Cyber hygiene

Cyber hygiene aims at a herd immunity in cyber security that benefits the business.

Did you know that the risks and threats in cyberspace are best combated through herd immunity, that your organization's ability in terms of resilience and continuity depends on you having basic cyber hygiene? Does your business understand the business benefit of cyber hygiene?

Modern cyber security is about risk management of cyber threats. Cyber security is not synonymous with IT security and/or information security. Cyber security is the collaboration of four areas: IT security, information security, laws and, above all, security culture. If you have good control over these areas, you have good cyber hygiene.

The goal of good cyber hygiene then becomes that the work with cyber security in your business aims to acquire an increased resilience linked to risks and threats in cyberspace. And the risks out there for businesses can be summed up in non-compliance, financial risks, operational and strategic risks. A lack of risk perspective also means that businesses only focus on external threats, risks and threats that come from outside the business and not from within. Insider threats cost businesses almost twice as much as, for example, ransomware.

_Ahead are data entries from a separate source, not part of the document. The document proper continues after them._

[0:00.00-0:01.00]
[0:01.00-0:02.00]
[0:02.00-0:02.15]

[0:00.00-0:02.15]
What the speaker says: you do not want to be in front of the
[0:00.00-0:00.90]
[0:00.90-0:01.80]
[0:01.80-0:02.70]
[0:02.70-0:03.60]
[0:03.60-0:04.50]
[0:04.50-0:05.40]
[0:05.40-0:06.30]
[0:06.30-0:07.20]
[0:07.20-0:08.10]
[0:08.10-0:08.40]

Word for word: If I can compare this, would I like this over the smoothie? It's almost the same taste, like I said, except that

Did you know that when we talk about cyber hygiene, it is not just the hygiene of your business that is meant. This includes those you do business with, to whom you deliver or who deliver to you and their suppliers. Cyber hygiene is therefore the collective digital cyber security capability, private sector as public sector. We must therefore collectively achieve a form of digital herd immunity linked to risks and threats in cyberspace. And in a reality where businesses have many times transferred the ownership of cyber security work to an external IT service provider, this cyber hygiene will never be achieved, let alone herd immunity. This is because cyber security is not an IT issue but a business issue. An IT provider can rarely deliver in all four areas of cyber security.

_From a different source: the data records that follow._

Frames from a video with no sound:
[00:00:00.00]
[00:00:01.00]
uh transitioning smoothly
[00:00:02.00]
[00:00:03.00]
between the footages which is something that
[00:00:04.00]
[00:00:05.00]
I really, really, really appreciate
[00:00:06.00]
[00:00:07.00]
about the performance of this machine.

Take, for example, how we risk-managed the Corona pandemic. We did it with a mouth mask, keep your distance, wash your hands, stay home at the slightest symptom and vaccine. And the efficiency was that everyone did this. A service provider that delivers IT to you will only be able to give you a face shield, ask you to keep your distance or perhaps give you instructions on how to wash your hands. At most, they can deliver technical and limited organizational processes. Washing your hands, being aware of symptoms and taking vaccines is your business's responsibility, not theirs. The suppliers know this and disclaim through contracts that you do not follow best practice. The comprehensive organizational processes and the very culture of doing the right thing, that responsibility lies with your business and your employees. NIS2 demands responsibility and serious penalties for those who believe that only mouth protection and distance are enough. It requires that you take the vaccine, wash your hands and act in case of symptoms. Herd immunity, our resilience, rests on you and all of us shouldering that responsibility and making security every day.

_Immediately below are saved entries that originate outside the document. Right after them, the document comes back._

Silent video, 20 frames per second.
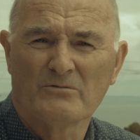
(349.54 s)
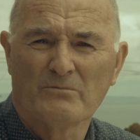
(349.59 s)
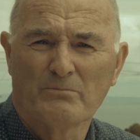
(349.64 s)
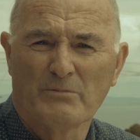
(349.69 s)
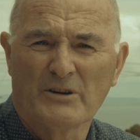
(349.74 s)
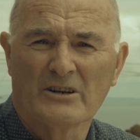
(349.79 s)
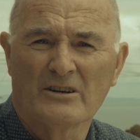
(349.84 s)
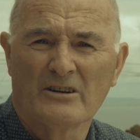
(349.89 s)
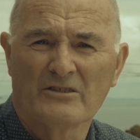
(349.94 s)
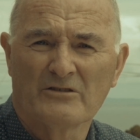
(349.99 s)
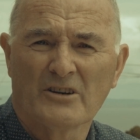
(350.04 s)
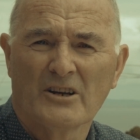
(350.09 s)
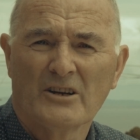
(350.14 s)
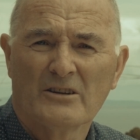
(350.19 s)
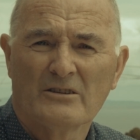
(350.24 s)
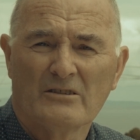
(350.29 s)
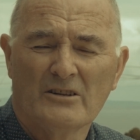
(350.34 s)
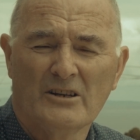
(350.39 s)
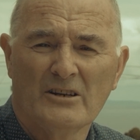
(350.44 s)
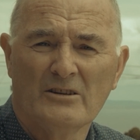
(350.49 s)
because
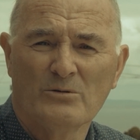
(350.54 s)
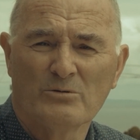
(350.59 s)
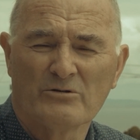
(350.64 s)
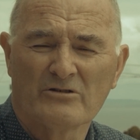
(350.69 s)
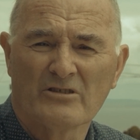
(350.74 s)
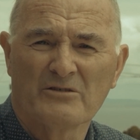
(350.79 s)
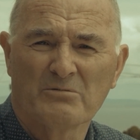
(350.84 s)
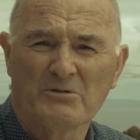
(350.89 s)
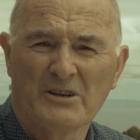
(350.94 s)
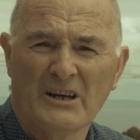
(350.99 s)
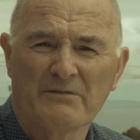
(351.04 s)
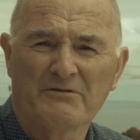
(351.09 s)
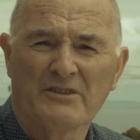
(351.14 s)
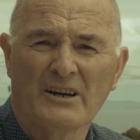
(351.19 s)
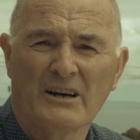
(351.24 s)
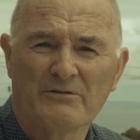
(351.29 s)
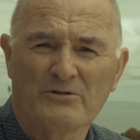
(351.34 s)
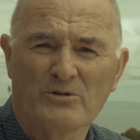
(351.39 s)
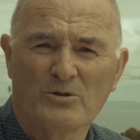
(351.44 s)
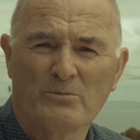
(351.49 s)
the EU says we have to
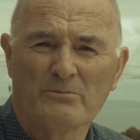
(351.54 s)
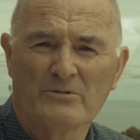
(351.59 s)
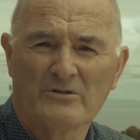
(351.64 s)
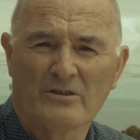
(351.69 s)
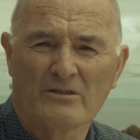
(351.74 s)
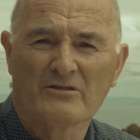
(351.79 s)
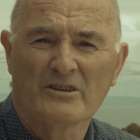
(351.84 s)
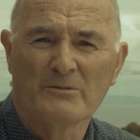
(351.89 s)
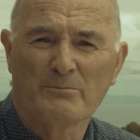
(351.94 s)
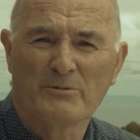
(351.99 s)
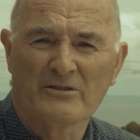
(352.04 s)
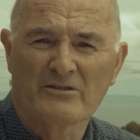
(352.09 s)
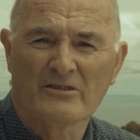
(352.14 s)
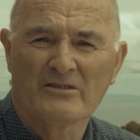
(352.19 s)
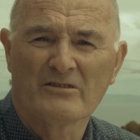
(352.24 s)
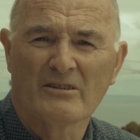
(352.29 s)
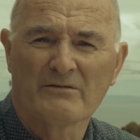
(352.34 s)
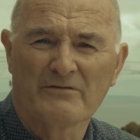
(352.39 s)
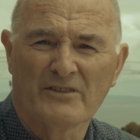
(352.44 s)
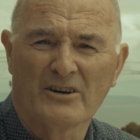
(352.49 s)
have some
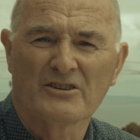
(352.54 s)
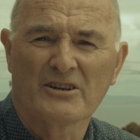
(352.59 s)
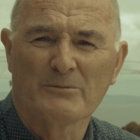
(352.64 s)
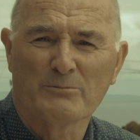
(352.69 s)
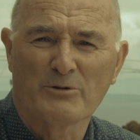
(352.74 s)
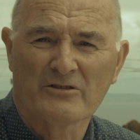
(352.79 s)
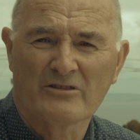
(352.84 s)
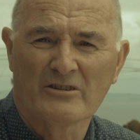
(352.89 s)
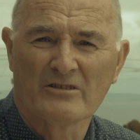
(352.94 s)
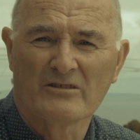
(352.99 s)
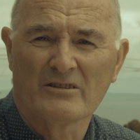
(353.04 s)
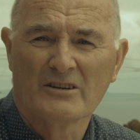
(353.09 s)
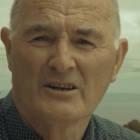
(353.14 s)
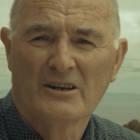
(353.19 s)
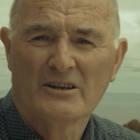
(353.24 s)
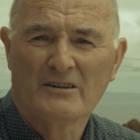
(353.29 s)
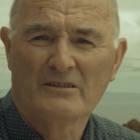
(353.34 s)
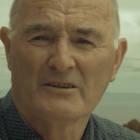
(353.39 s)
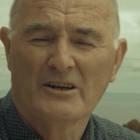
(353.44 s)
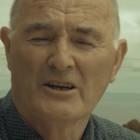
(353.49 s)
30% or 40%.
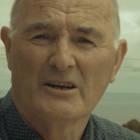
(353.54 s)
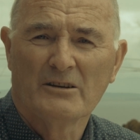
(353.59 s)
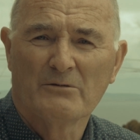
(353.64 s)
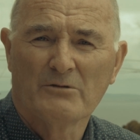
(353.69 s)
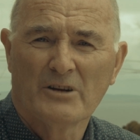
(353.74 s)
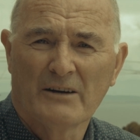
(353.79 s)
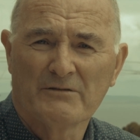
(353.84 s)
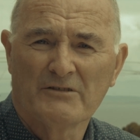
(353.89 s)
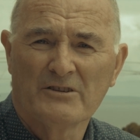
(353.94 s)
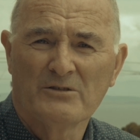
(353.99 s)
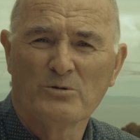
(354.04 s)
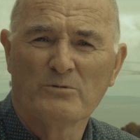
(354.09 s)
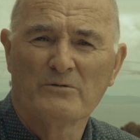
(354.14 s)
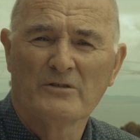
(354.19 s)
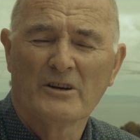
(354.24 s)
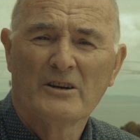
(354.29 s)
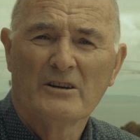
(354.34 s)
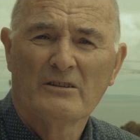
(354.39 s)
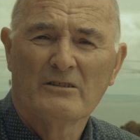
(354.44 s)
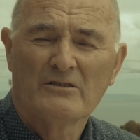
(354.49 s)
We have to do it
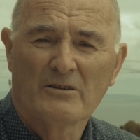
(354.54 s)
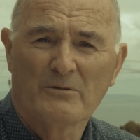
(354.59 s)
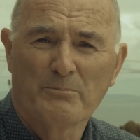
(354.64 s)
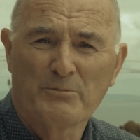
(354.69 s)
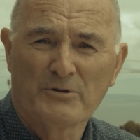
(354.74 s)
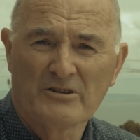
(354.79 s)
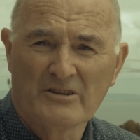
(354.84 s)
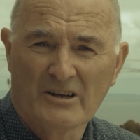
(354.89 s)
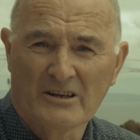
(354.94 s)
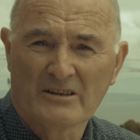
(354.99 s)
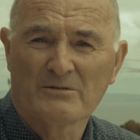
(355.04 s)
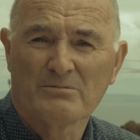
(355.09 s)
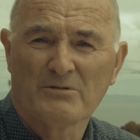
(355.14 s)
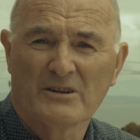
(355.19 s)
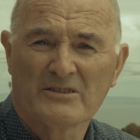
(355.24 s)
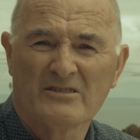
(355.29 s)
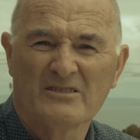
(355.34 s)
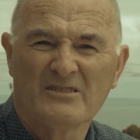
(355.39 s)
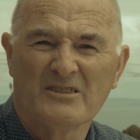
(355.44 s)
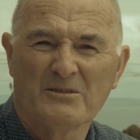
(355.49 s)
to protect
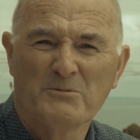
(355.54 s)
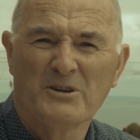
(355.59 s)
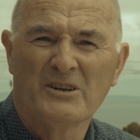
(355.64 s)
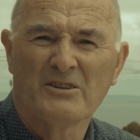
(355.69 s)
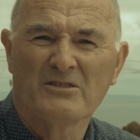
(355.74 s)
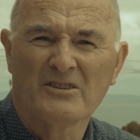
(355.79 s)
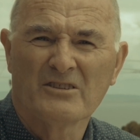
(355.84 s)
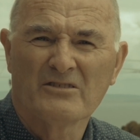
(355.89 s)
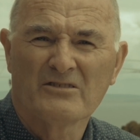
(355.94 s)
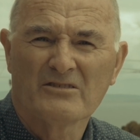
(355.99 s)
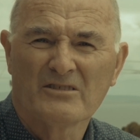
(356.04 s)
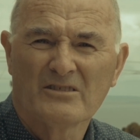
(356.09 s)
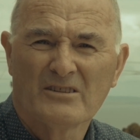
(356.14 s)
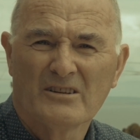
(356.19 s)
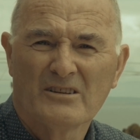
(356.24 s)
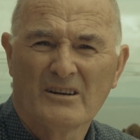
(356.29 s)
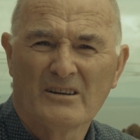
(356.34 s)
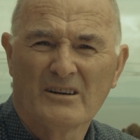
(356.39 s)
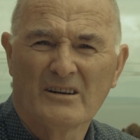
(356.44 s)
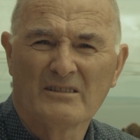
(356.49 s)
what's in them areas,
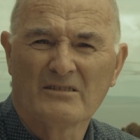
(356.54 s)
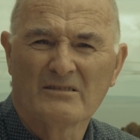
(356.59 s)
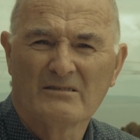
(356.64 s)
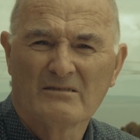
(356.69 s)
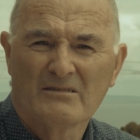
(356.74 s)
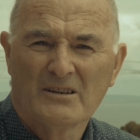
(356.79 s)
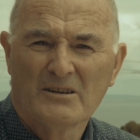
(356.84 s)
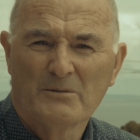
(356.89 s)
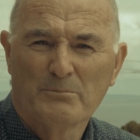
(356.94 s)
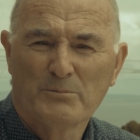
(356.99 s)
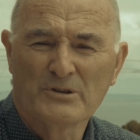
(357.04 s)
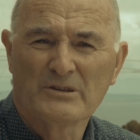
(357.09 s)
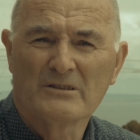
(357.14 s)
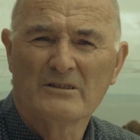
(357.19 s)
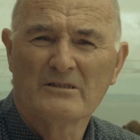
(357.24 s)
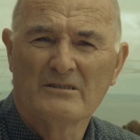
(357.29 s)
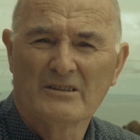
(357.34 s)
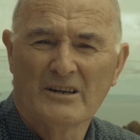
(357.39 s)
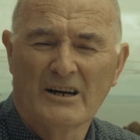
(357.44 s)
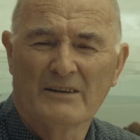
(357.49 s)
but
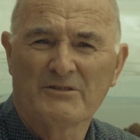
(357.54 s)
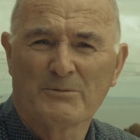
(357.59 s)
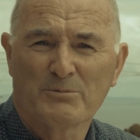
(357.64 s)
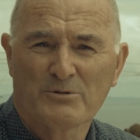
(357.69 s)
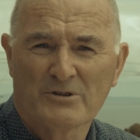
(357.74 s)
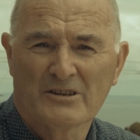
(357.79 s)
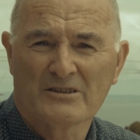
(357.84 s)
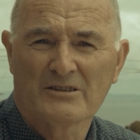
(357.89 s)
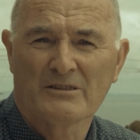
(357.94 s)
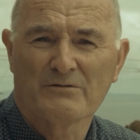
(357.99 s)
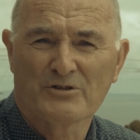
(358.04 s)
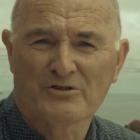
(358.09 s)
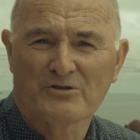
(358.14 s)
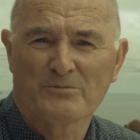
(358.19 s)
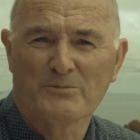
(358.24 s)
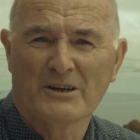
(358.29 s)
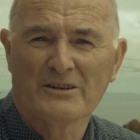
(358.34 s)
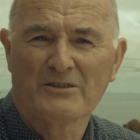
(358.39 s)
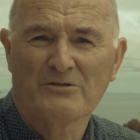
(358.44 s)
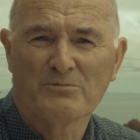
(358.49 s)
you have to protect the
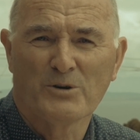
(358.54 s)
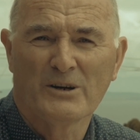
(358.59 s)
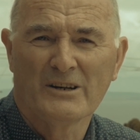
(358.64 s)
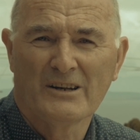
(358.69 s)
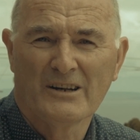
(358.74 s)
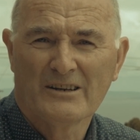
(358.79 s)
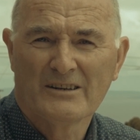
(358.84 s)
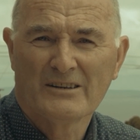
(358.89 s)
fisherman as well.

Did you know that laws such as NIS2, DORA and others require that you work with risks in the supply chain, and work with them systematically? They demand this as the supply chain is the most overlooked risk among businesses today, more than two-thirds of all incidents can be traced to the supply chain. The threat also exists from outside through malicious links, viruses, load attacks and information impact. But the biggest threat is already on the inside because businesses are connected to each other like never before. Suppliers and their suppliers lack cyber security capabilities and thus have poor cyber hygiene. Hence the requirements in NIS2, DORA and other law rooms. And lawmakers know that herd immunity depends on systematic cybersecurity. How do you validate and prove this?

The business benefit of cyber hygiene is directly linked to trust in your brand, the resilience of your business. The reputation of the business is at stake. During the pandemic, you did not want to cooperate with individuals who did not wash their hands, did not take their vaccine, did not use a mouth guard, did not keep their distance or were aware of symptoms. Why should you or anyone else want to work with someone who does not take cyber security seriously and has a lack of cyber hygiene?

Security must be easy to get right, especially when the future demands systematization, documentation and being able to prove cyber hygiene. Cybersecurity is a race anyone can run. The motivation to get there runs through the business-driven risk perspective that good cyber hygiene testifies to a business that thrives and where cyber security is a DNA.